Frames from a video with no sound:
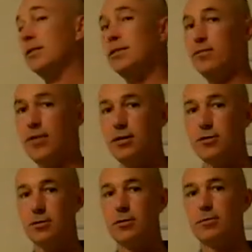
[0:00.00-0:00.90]
as
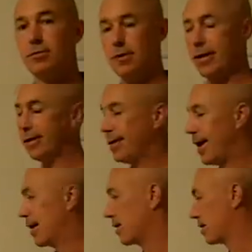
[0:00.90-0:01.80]
investors by
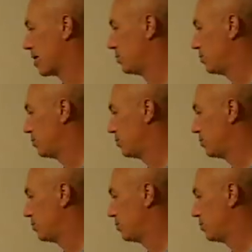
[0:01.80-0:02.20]
adding a couple of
#####
*DIRECTIONS FOR THIS TASK*.
Copy the lines above exactly and exclude every image.

*RESPONSE TO THIS EXERCISE*.
Frames from a video with no sound:
[0:00.00-0:00.90]
as
[0:00.90-0:01.80]
investors by
[0:01.80-0:02.20]
adding a couple of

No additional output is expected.